La venue de Rima Hassan, une militante, avait entraîné des craintes de troubles à l’ordre public. Selon une source sécuritaire citée par Le Progrès en février, un dispositif policier incluant une compagnie départementale d’intervention (CDI) et des membres de la brigade anticriminalité (BAC) avait été mobilisé à proximité de Sciences Po. Des fonctionnaires des renseignements territoriaux étaient également présents.

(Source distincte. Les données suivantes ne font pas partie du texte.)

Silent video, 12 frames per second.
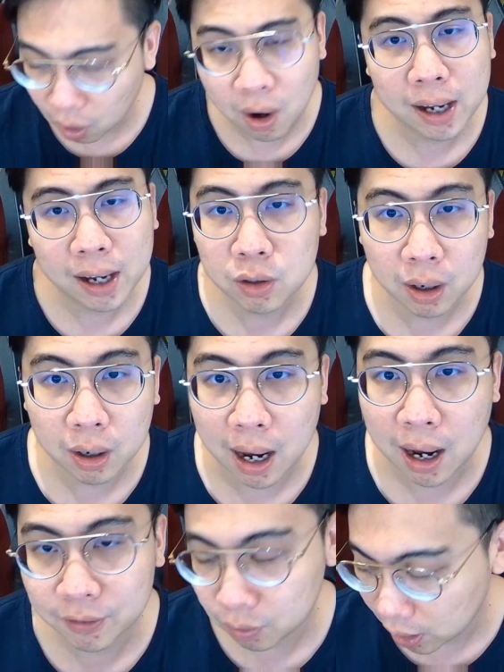I
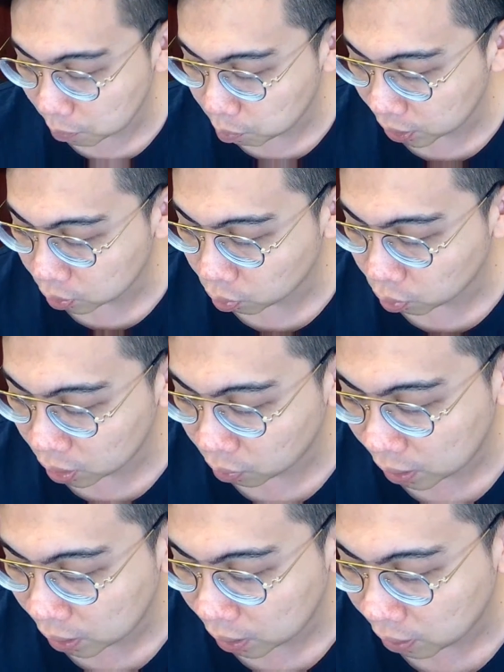haven't really been doing
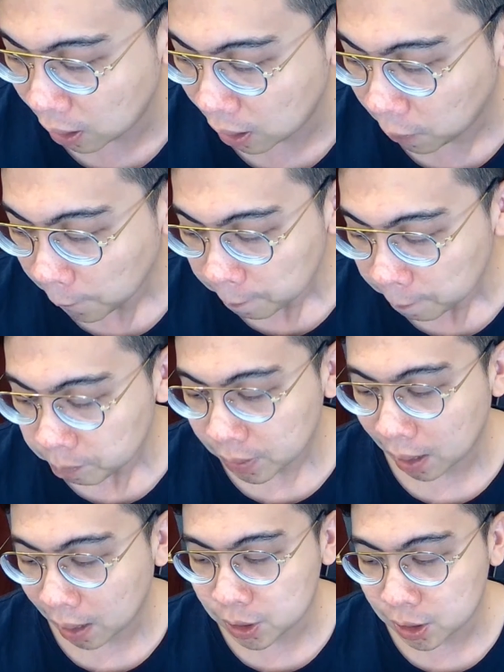great right now.
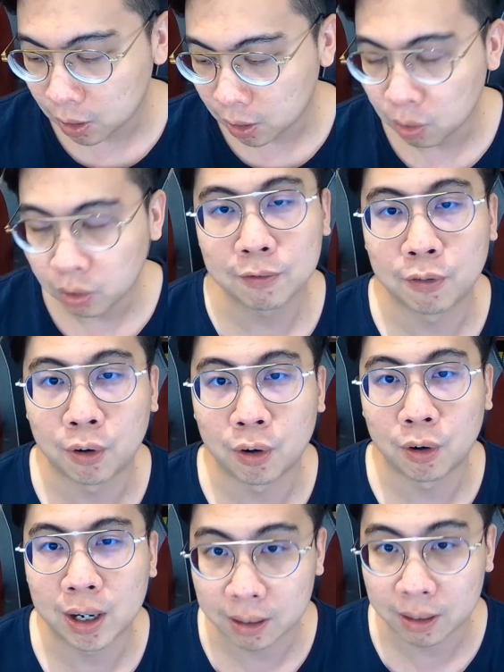I'm still looking for
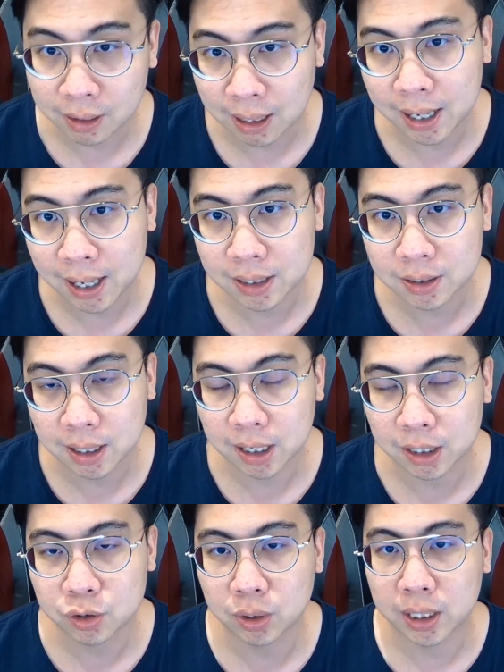another clients that
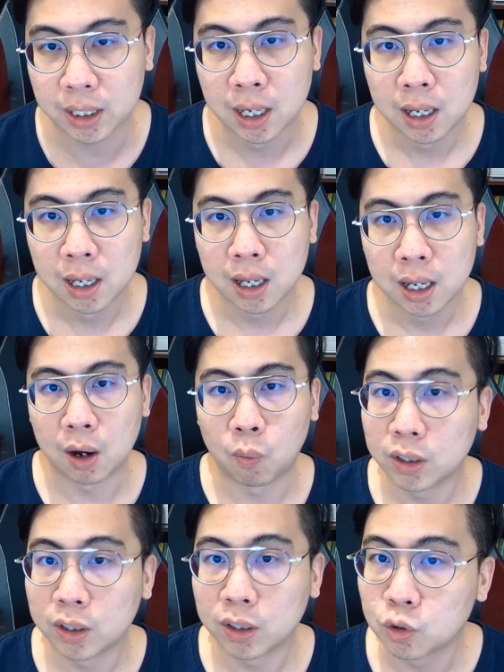actually
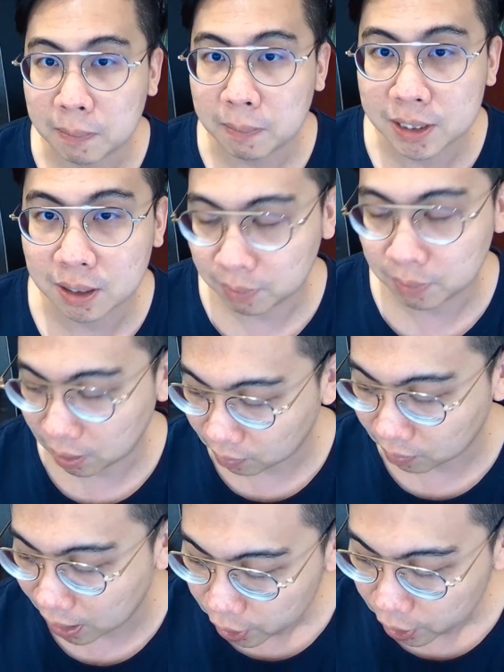want to pay me something,
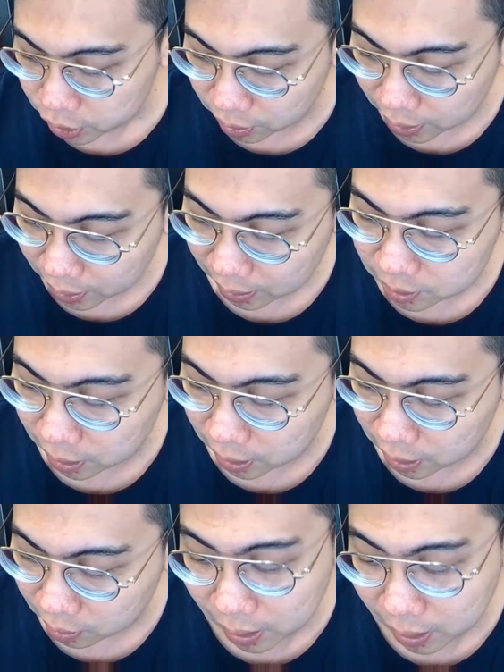right? So they can
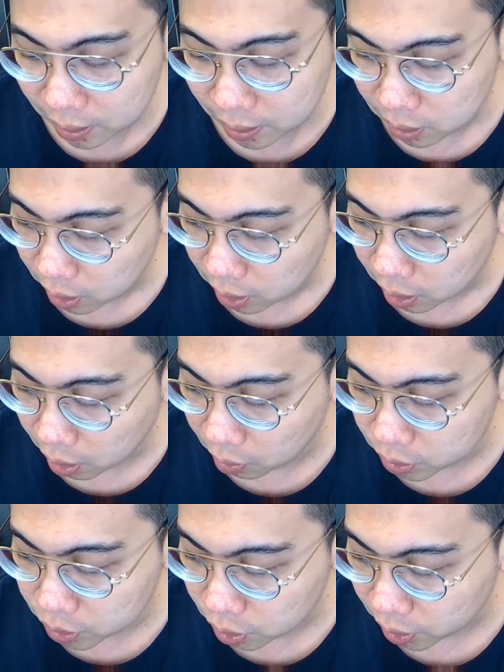say, all right,
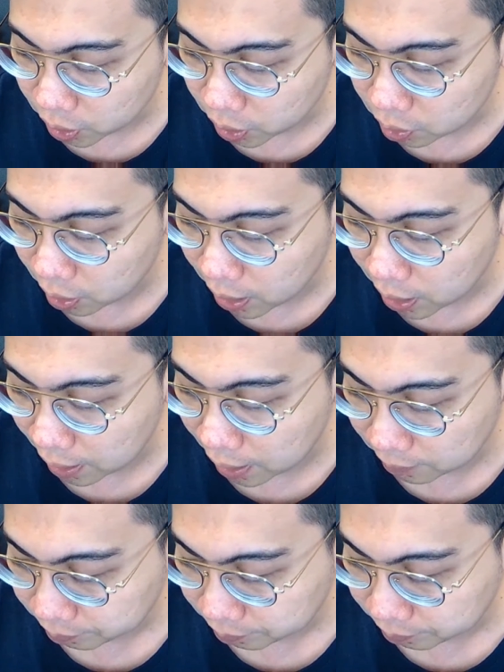oh, sorry to hear that.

Avant le début des affrontements, la CDI a été déployée à l’université Lyon 3, où une vingtaine de militants d’extrême gauche perturbaient une conférence sur le « déni de guerre », brandissant des fumigènes. Des CRS étaient prévus pour remplacer la CDI, alors que la BAC restait sur place. Les échauffourées se sont déroulées à environ cent mètres de Sciences Po, derrière la voie ferrée.
La Préfecture a précisé qu’une enquête judiciaire est en cours et n’a pas souhaité faire de commentaires supplémentaires.